- Opening Delimiter -

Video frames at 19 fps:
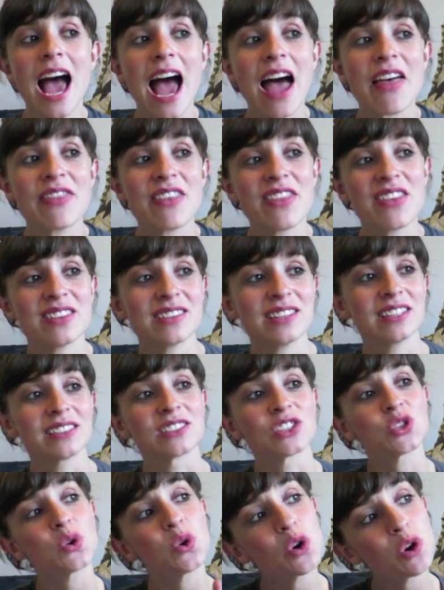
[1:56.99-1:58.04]
and then there's a little
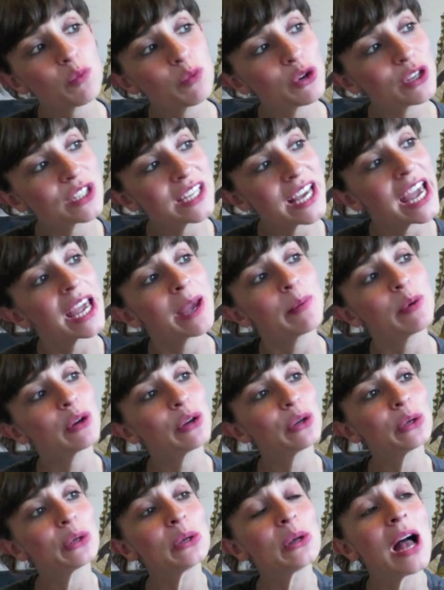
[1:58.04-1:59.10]
chalkboard
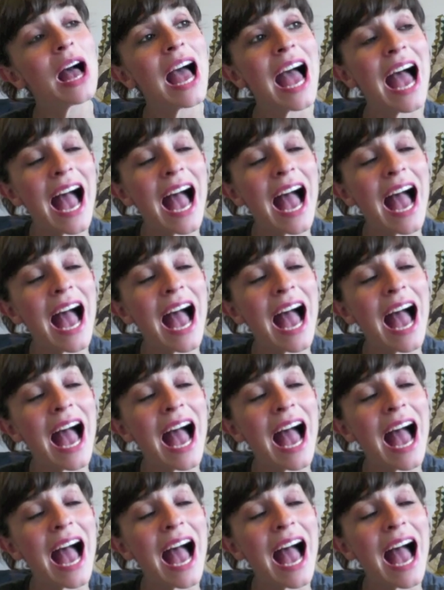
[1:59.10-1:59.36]
table,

- Closing Delimiter -

The whole of the data above needs retyping exactly, with pictures omitted.

Video frames at 19 fps:
[1:56.99-1:58.04]
and then there's a little
[1:58.04-1:59.10]
chalkboard
[1:59.10-1:59.36]
table,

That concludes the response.